Наш батальон, конечно, не валялся кверху пузом на солнышке. Есть железное армейское правило: солдат в таких вот ситуациях бездельничать не должен, да и офицер тоже. Чем занять личный состав, толковый командир всегда найдет. И тем не менее жизнь наша по причине вышеизложенного оказалась чуточку ленивее, чем в других батальонах и прочих подразделениях полка. Кое-какое свободное время выпадало, вот только использовать его оказалось, собственно, и не на что. Городок был крохотный, повятовый, по-нашему – уездный. Захолустная дырища, если честно. До войны, рассказывали местные, были кинотеатр и Народный дом, куда на танцы собирались и из доброй дюжины окрестных деревень, но кинотеатр партизаны (так и не знаю, то ли «лондонские», то ли наши») подорвали еще за год до нашего прихода, когда немцы там для своих солдат крутили какой-то новый фильм. А Народный дом наша же полковая артиллерия снесла чуть не до фундамента – когда мы брали городок, там засели какие-то из «ваффен СС» с кучей пулеметов, вот и пришлось, не разводя церемоний…
Лично я, к зависти некоторых, себе развлечение очень быстро отыскал. Рыбалку. Нет, не на удочку: все же не настолько у нас имелось свободного времени, чтобы командир роты мог часами посиживать с удочкой на берегу. Там была речушка, примерно в километре от городка, протекала она через несколько небольших озер, и карась там водился в изрядном количестве. А со снабжением у нас тогда было плоховато, так что это в первую очередь было не развлечение, а хорошая прибавка к скудноватому рациону. Солдатики наши поначалу повадились глушить рыбу гранатами, но комбат это быстро пресек. Ну а у офицера на войне, что уж там, всегда есть кое-какие привилегии, особенно если учесть, что с комбатом я был в отличных отношениях. Да и сам комбат к нам, офицерам, пару раз на карасей в сметане наведывался.

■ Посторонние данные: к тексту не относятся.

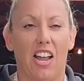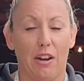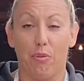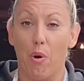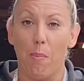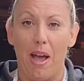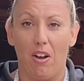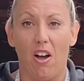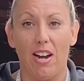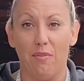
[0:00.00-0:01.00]
throw back
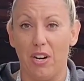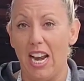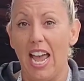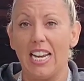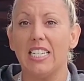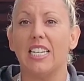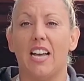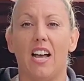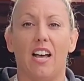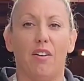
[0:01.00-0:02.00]
on every night
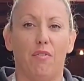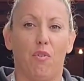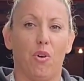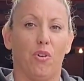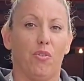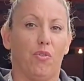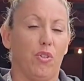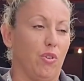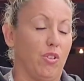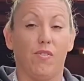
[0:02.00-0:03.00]
for
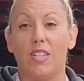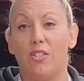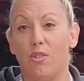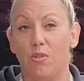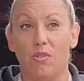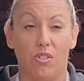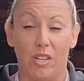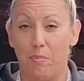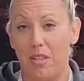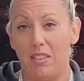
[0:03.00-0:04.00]
those of us who
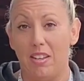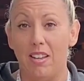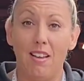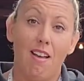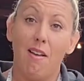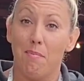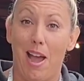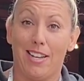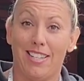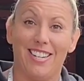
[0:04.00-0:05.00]
sleep in the
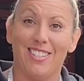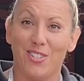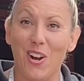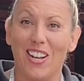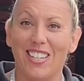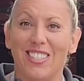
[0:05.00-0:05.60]
back seat of the truck,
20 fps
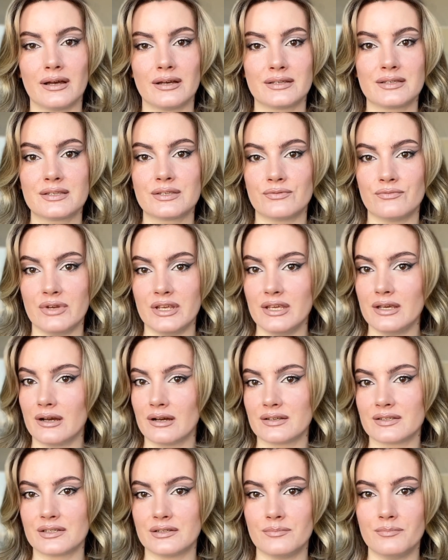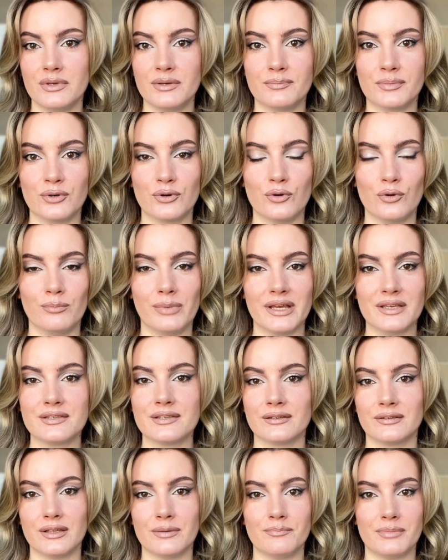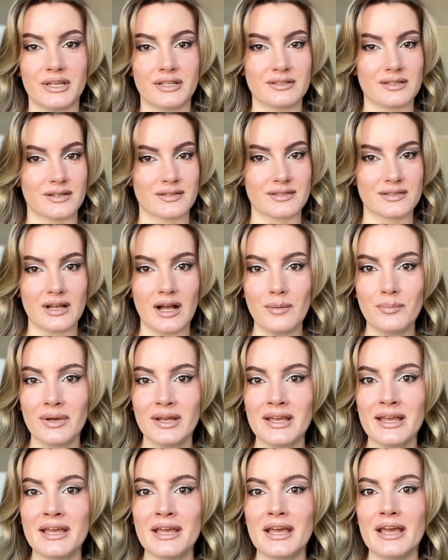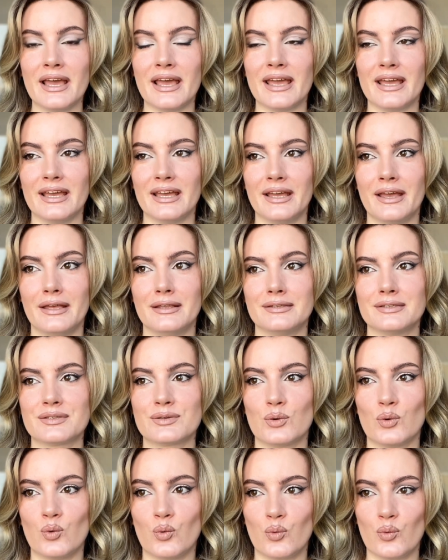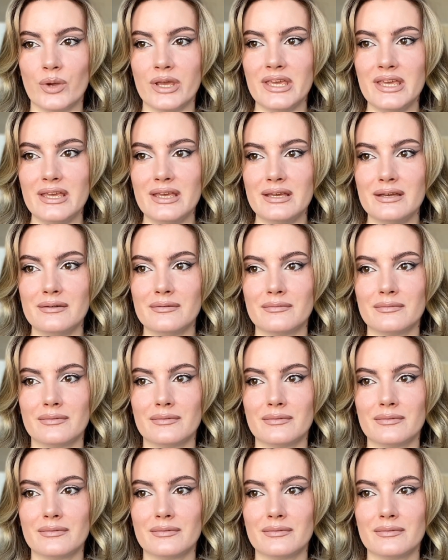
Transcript: 3 other people who basically picked us up, and we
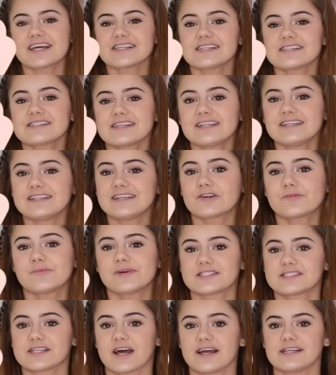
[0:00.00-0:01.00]
guess it's a little
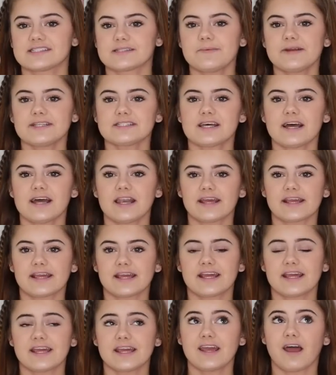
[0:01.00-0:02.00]
bit tight. It's a bit tight like
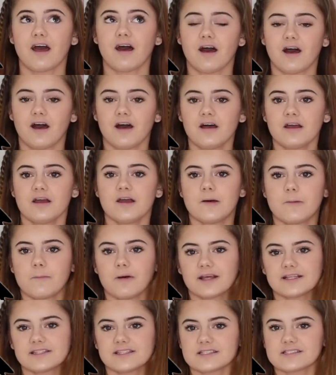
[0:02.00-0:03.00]
here,
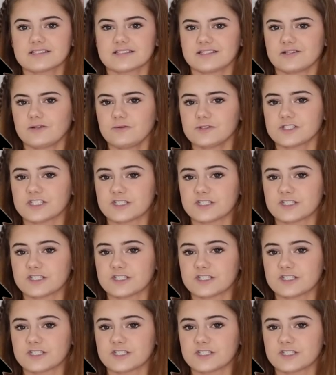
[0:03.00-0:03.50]
but like there's still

Я ставил «морды». Знаете, что это такое? Отлично. Простая штука, но чертовски эффективная. Никаких постоянных забот не требует – только приходи утречком, доставай «морду» со дна и вынимай рыбку, если попалась. А попадалась часто: я поставил «морды» у того места, где речушка впадала в одно из озер, так что за пять дней ни разу пустым не возвращался, уж на одну-то добрую сковороду всегда набиралось, а чаще на пару-тройку. Немцы, когда отступали, два своих склада успели подорвать, а третий нам достался целехоньким, и там отыскалось несколько мотков отличной алюминиевой проволоки – толстой, как нельзя лучше подходящей для «морды». В детстве мы о такой роскоши и не мечтали, из прутьев плели… А здесь у меня получилось полдюжины преотличных.